Inside a sleek office, a brunette woman in a burgundy turtleneck speaks to the camera. “Hey there! It’s me, Riley,” she begins. “I know — I sound different, brighter, bolder, more alive. That's because I’ve just been reborn, powered by the next-generation audio and video rendering engine.”
Riley is an AI avatar developed by Colossyan, a London-based startup. She’s among a growing flock of digital humans built for customer service, training and marketing.
Colossyan’s founder and CEO, Dominik Mate Kovacs, began working on the technology in 2018, when the divide between synthetic and real humans appeared insurmountable. “It wasn’t a gap; it was an abyss,” Kovacs told The Infinite Loop.

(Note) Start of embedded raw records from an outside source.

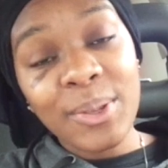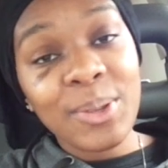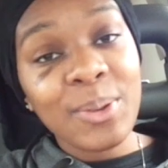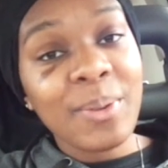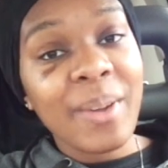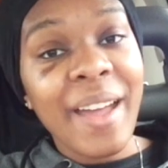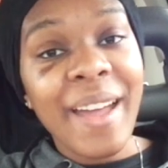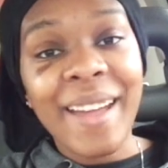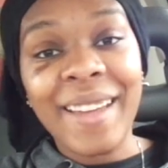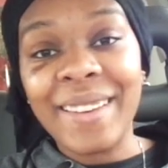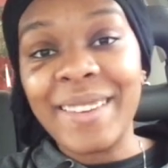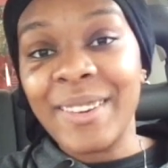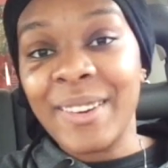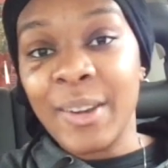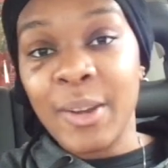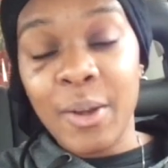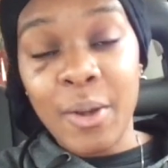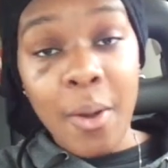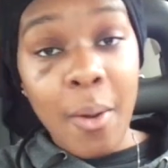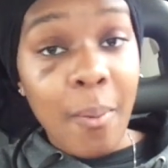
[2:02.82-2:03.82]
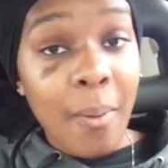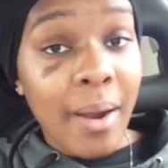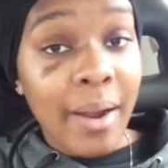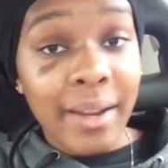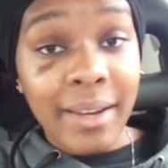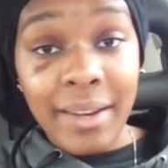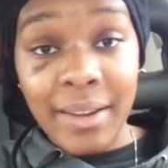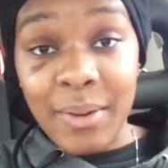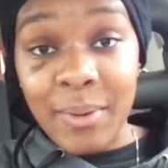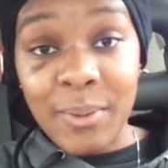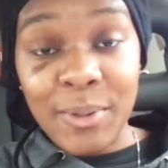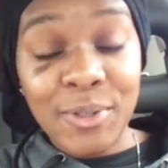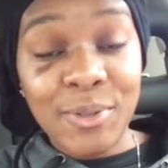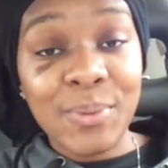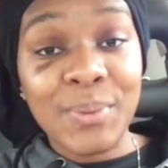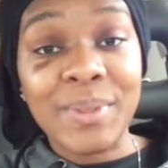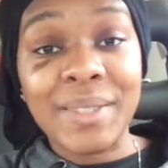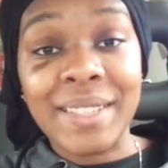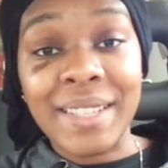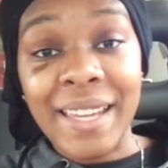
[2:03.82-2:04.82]
you had no idea what you
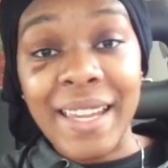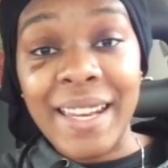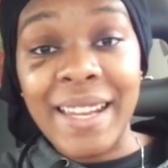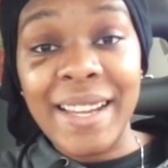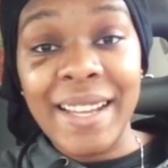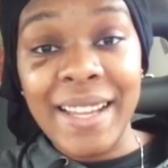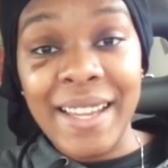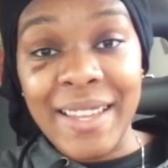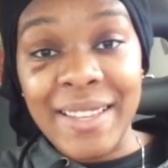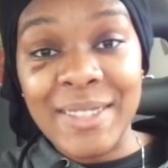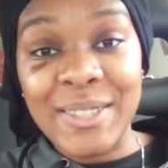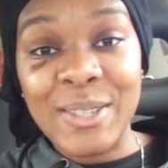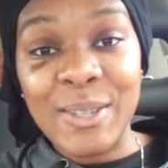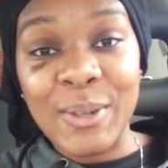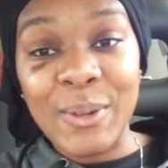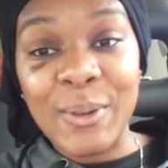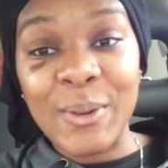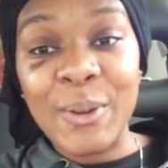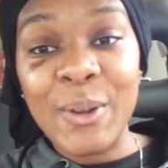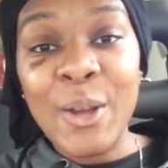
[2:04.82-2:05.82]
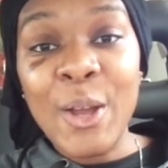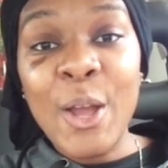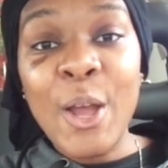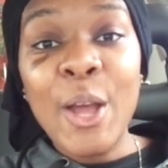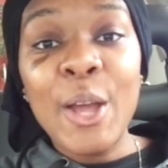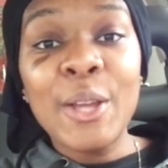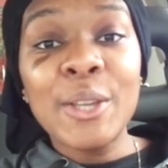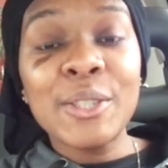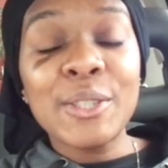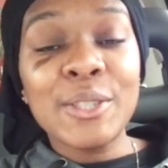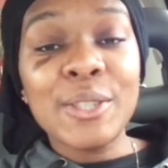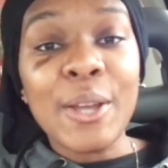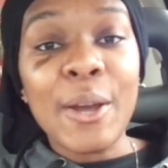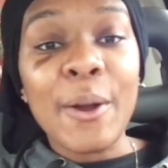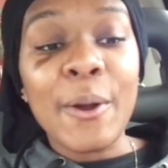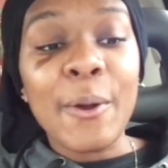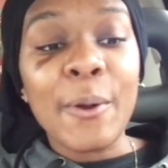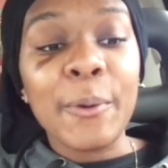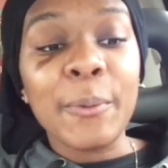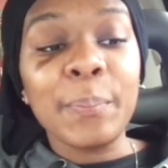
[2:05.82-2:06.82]
was getting into.
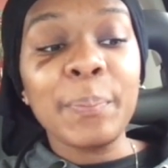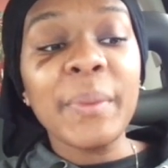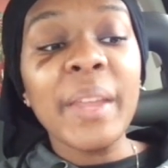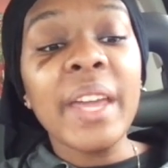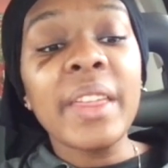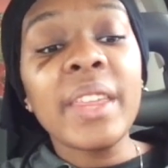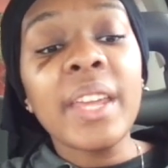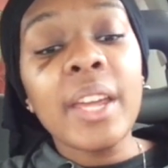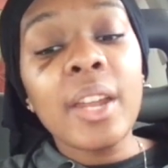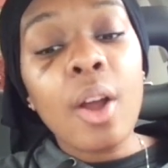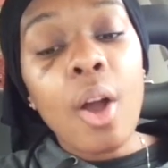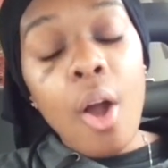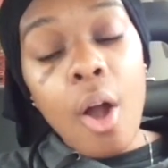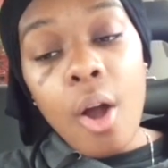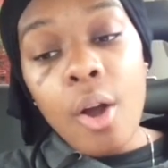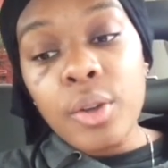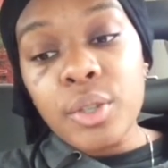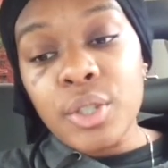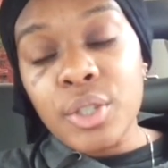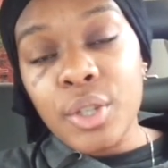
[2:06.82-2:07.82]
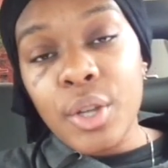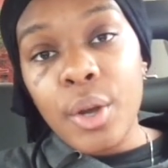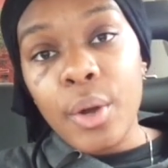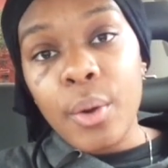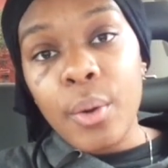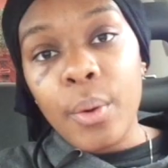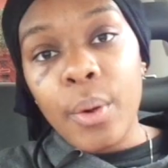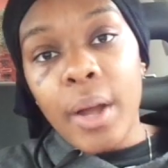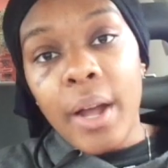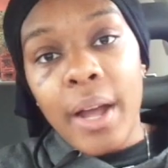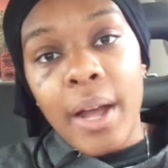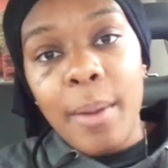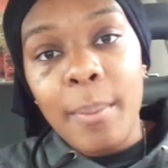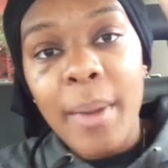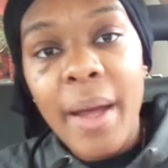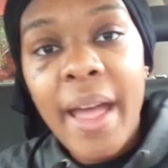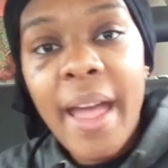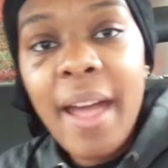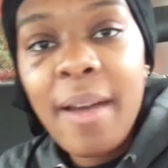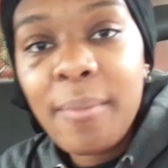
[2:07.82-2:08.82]
So, and then also,
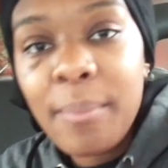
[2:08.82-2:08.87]
I have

Colossyan: Real people making AI avatars. Credit: Colossyan
That abyss now has a bridge: reverse-engineering the human presence, organ by organ.
The skeletal foundation
In the early days of AI video, a dependence on motion capture left avatars looking stiff or unnatural. Synthesia, a platform used by over 80% of the Fortune 100, avoids these pitfalls by focusing on structural integrity.

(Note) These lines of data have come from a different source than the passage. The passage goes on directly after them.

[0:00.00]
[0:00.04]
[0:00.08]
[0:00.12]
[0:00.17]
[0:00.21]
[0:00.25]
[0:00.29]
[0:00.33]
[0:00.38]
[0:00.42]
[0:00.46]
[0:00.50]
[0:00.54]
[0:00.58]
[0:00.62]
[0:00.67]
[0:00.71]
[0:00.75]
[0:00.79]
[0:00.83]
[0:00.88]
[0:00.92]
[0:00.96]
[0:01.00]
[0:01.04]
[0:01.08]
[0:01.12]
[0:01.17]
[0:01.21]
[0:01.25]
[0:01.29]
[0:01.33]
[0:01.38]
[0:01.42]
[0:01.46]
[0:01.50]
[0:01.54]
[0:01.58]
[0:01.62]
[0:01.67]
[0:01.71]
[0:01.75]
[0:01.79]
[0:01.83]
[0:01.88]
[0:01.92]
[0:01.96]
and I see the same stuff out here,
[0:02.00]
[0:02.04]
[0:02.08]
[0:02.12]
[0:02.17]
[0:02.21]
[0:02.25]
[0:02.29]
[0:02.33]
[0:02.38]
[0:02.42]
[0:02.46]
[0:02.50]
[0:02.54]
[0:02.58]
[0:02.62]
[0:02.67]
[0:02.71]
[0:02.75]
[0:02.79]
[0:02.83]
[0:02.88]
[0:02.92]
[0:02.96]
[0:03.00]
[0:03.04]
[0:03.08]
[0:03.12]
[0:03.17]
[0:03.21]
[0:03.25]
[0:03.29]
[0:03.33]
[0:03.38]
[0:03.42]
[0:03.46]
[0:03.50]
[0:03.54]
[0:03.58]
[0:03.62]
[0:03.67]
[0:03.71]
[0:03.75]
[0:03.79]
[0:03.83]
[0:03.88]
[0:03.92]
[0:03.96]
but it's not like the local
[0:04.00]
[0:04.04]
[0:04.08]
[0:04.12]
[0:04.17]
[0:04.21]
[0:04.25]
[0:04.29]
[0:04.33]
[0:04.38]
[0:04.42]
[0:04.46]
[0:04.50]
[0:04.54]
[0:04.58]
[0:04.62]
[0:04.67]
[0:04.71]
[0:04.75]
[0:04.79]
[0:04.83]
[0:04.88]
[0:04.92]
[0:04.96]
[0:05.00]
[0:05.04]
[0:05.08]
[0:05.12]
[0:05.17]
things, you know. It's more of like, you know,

The company’s latest engine, Express-2, moves beyond its predecessors by calculating how a human frame actually shifts. Instead of just animating a face, the system predicts the avatar’s skeleton and movement. “This includes the face and mouth areas, which we’re able to predict extremely accurately with this approach,” said Sundar Solai, senior product manager at Synthesia. “And then we layer the avatar’s appearance on top of this skeleton.”
To match body movements to sound, a frontier foundation model generates “candidate” motions for the audio input. A CLIP-like model then evaluates the motions and selects the best one. Finally, a Diffusion Transformer (DiT) translates the motions into the avatar. The result: an avatar whose gestures don’t just accompany speech — they anticipate it.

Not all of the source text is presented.